# [REQUIRED ACTION]
In the copy, keep every line below as it is and leave out the pictures.
DATA LISTING: Begin
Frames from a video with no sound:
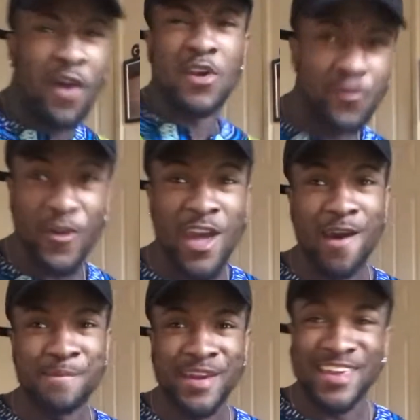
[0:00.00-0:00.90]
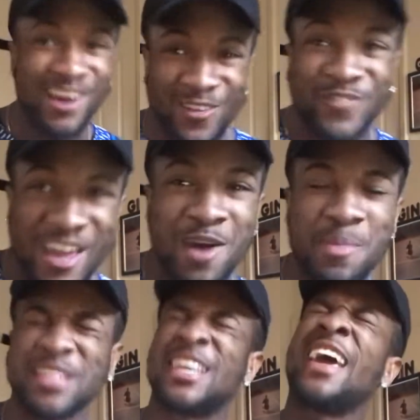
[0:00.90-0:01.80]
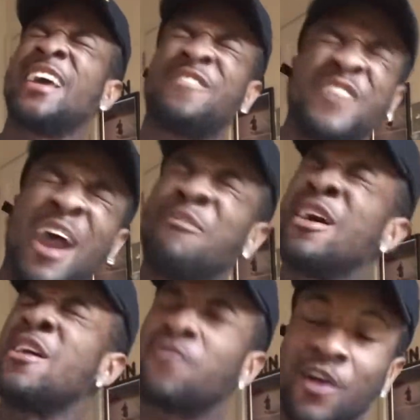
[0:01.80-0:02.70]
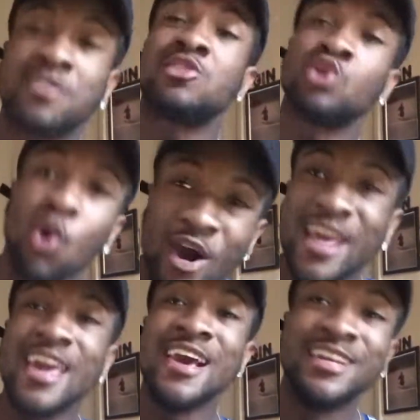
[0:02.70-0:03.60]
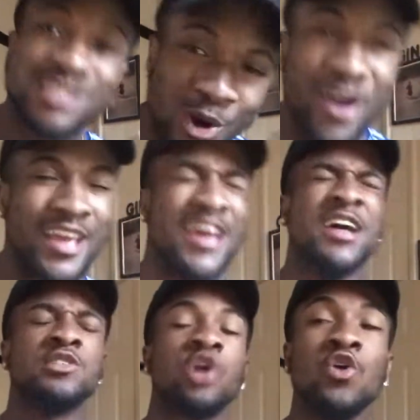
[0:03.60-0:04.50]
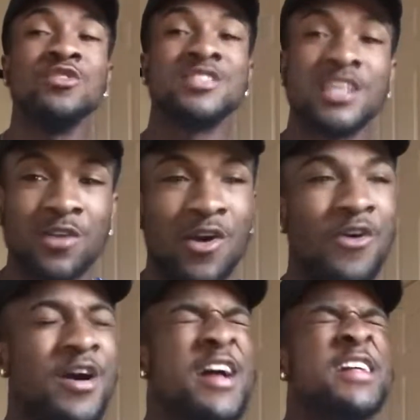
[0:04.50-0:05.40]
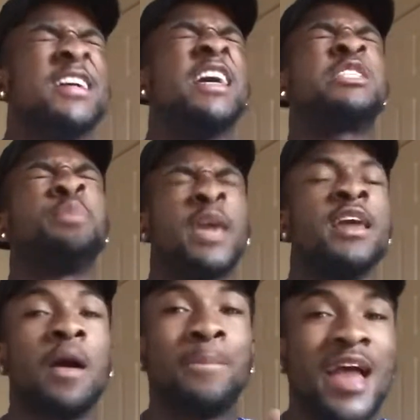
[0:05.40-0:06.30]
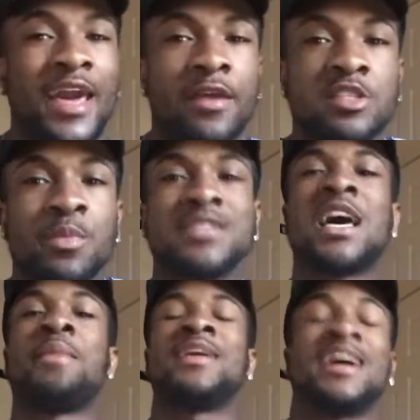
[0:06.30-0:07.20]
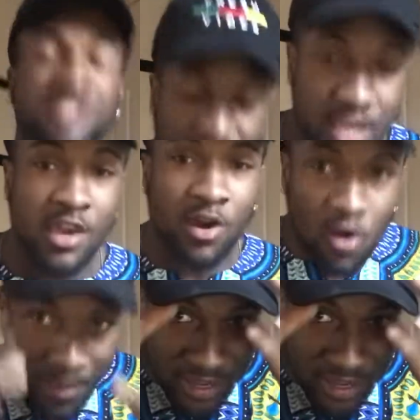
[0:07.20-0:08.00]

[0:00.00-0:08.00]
you feel me? You feel me? Today is February 1st, 2020 0. It's the beginning of Black History Month. I my dashiki on, my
DATA LISTING: End
# [EXERCISE RESPONSE]
Frames from a video with no sound:
[0:00.00-0:00.90]
[0:00.90-0:01.80]
[0:01.80-0:02.70]
[0:02.70-0:03.60]
[0:03.60-0:04.50]
[0:04.50-0:05.40]
[0:05.40-0:06.30]
[0:06.30-0:07.20]
[0:07.20-0:08.00]

[0:00.00-0:08.00]
you feel me? You feel me? Today is February 1st, 2020 0. It's the beginning of Black History Month. I my dashiki on, my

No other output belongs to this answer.